(Stored dataset items)
◇ ◇ ◇ ◇ ◇ ◇ ◇
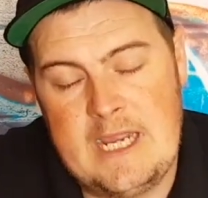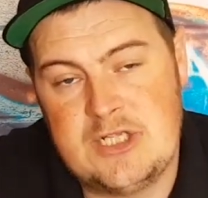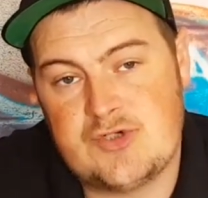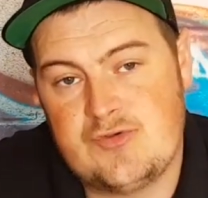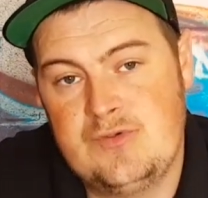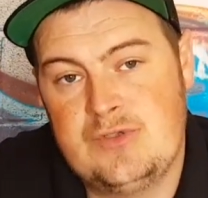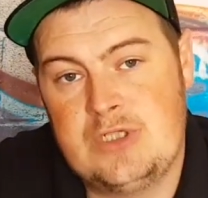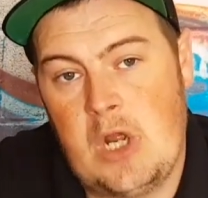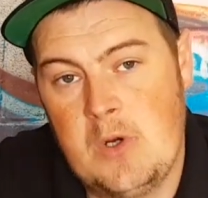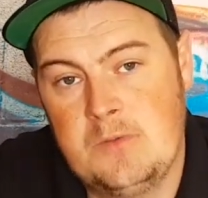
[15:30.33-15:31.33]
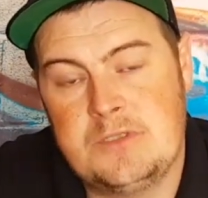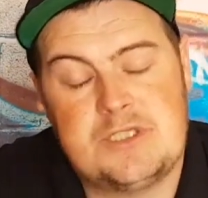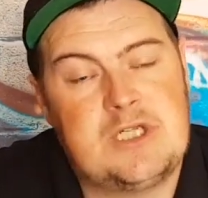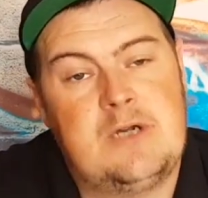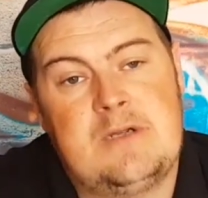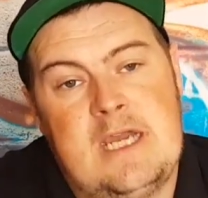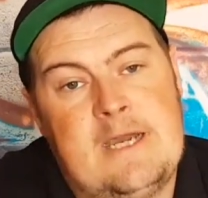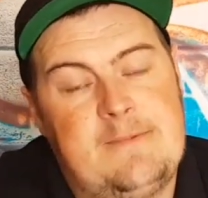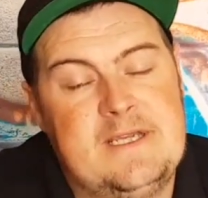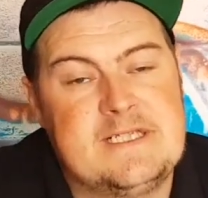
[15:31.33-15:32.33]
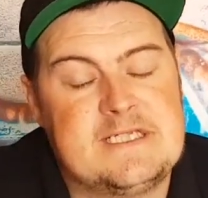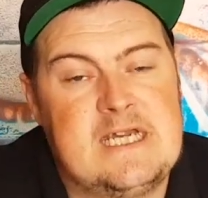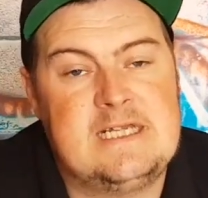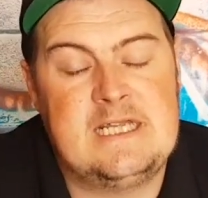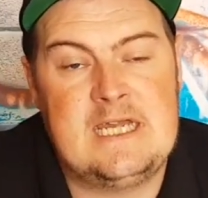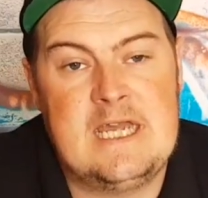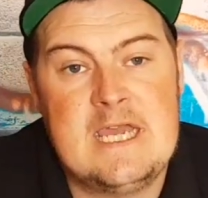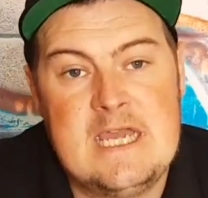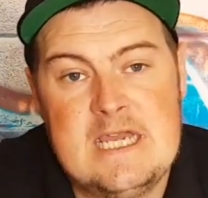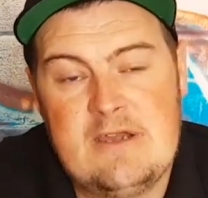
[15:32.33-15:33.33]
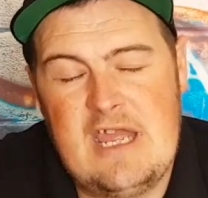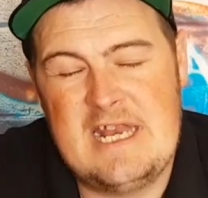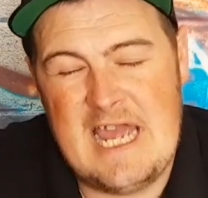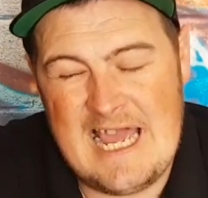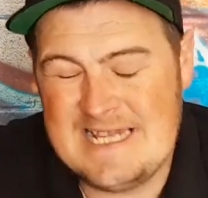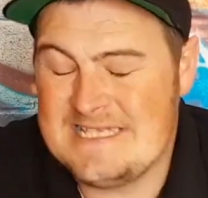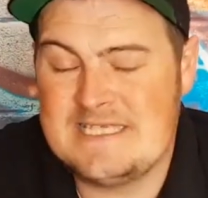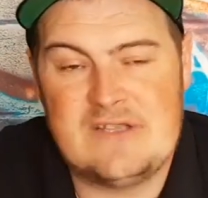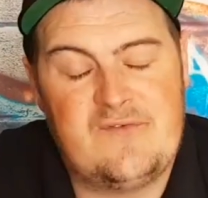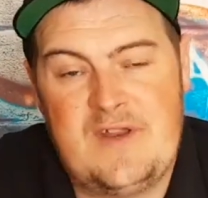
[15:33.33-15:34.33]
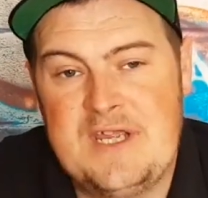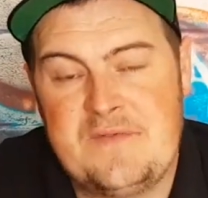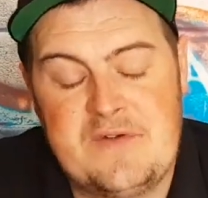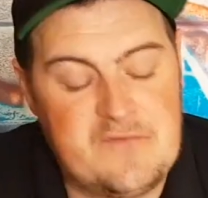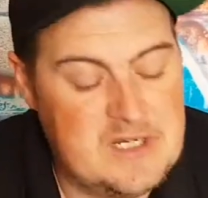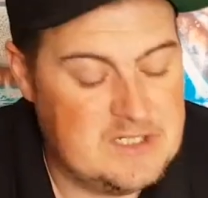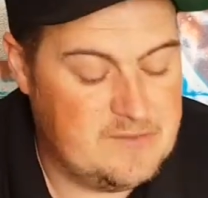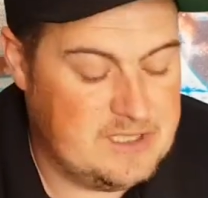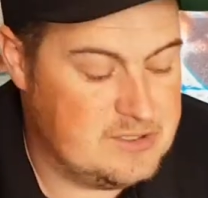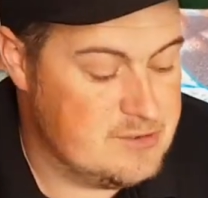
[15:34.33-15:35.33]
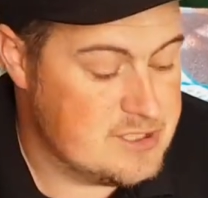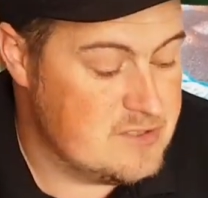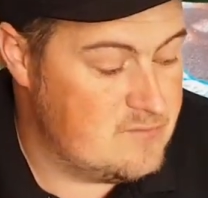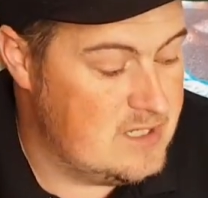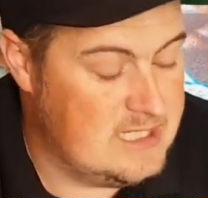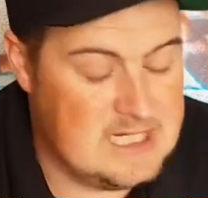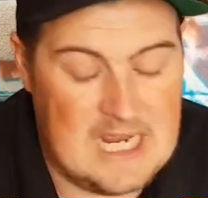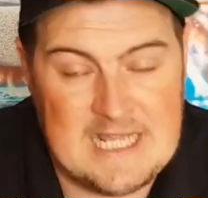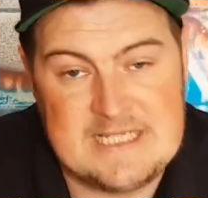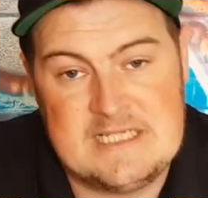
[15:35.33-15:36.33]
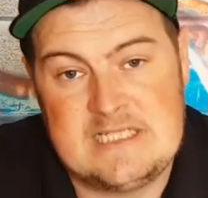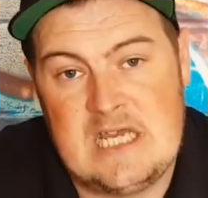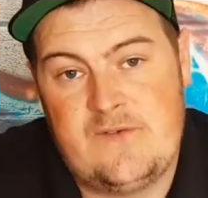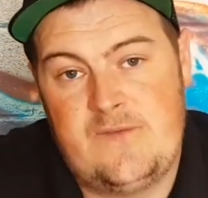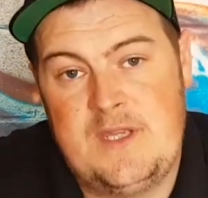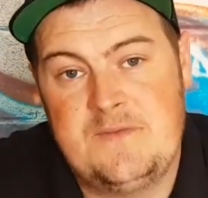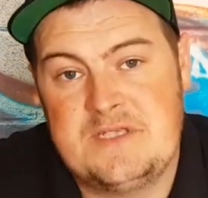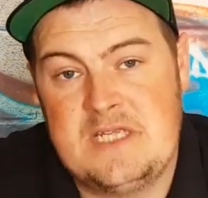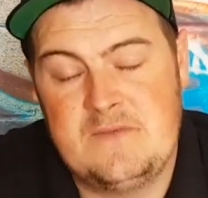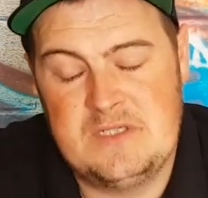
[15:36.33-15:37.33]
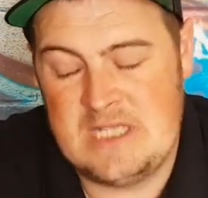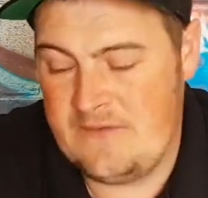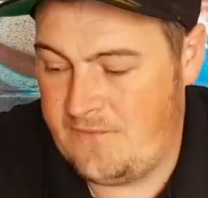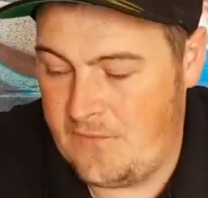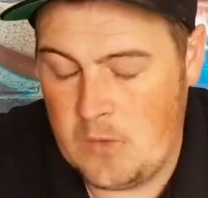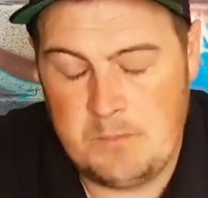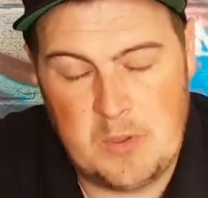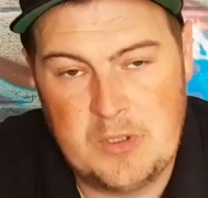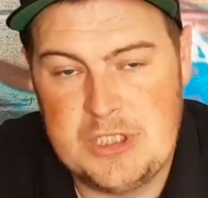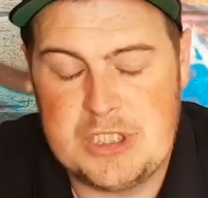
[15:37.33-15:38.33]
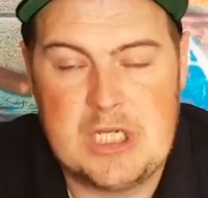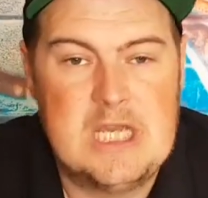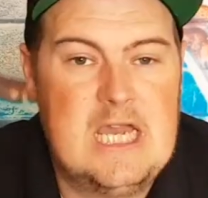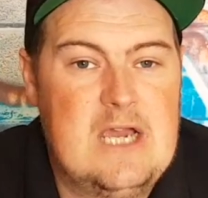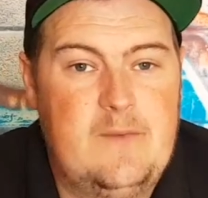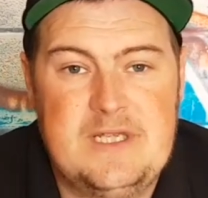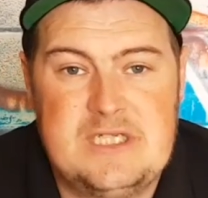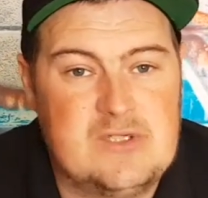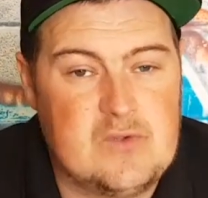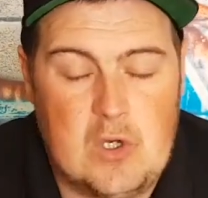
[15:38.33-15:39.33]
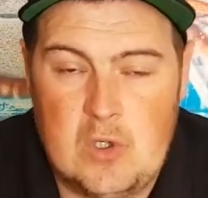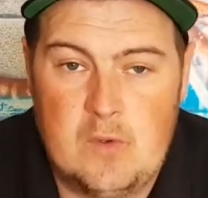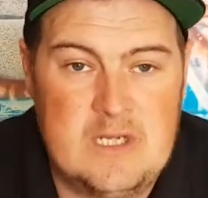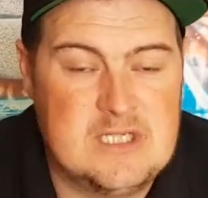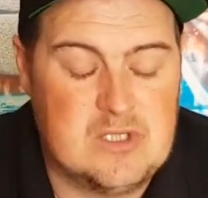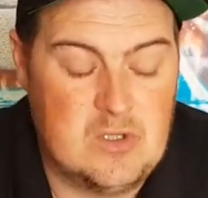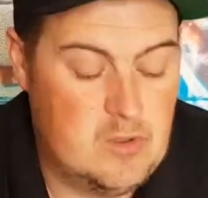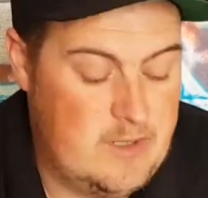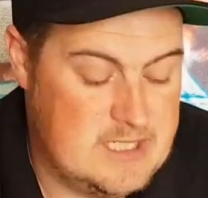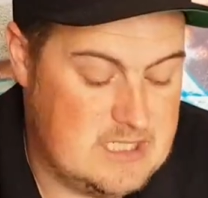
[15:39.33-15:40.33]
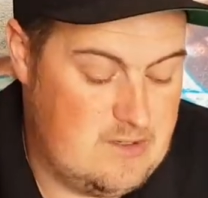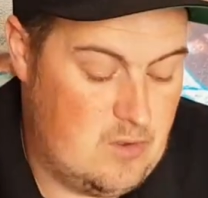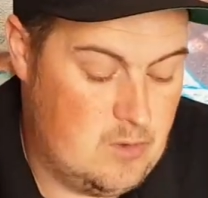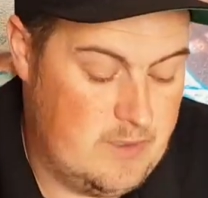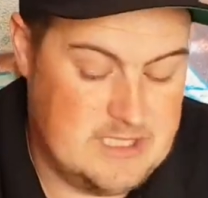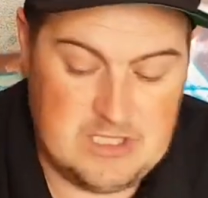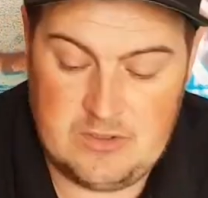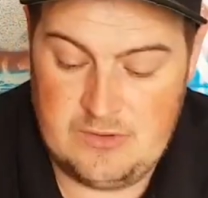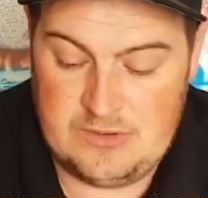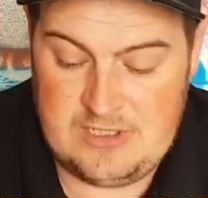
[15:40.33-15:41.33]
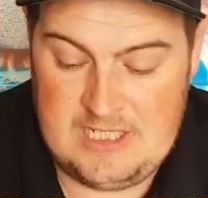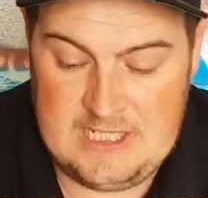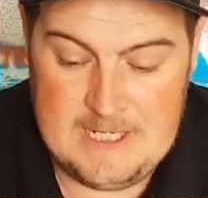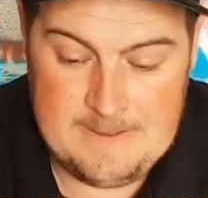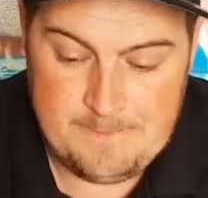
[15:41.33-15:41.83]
true domed top cap inside there. Enhances the flavour, it really does. It really enhances that flavour to giving you that full punch, which is always a good thing.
◇ ◇ ◇ ◇ ◇ ◇ ◇
** THE PROBLEM **
Leaving out the pictures, please transcribe exactly the lines from the one that holds "[15:37.33-15:38.33]" through the last line of the entries above, both included.

** RESPONSE BELOW **
[15:37.33-15:38.33]
[15:38.33-15:39.33]
[15:39.33-15:40.33]
[15:40.33-15:41.33]
[15:41.33-15:41.83]
true domed top cap inside there. Enhances the flavour, it really does. It really enhances that flavour to giving you that full punch, which is always a good thing.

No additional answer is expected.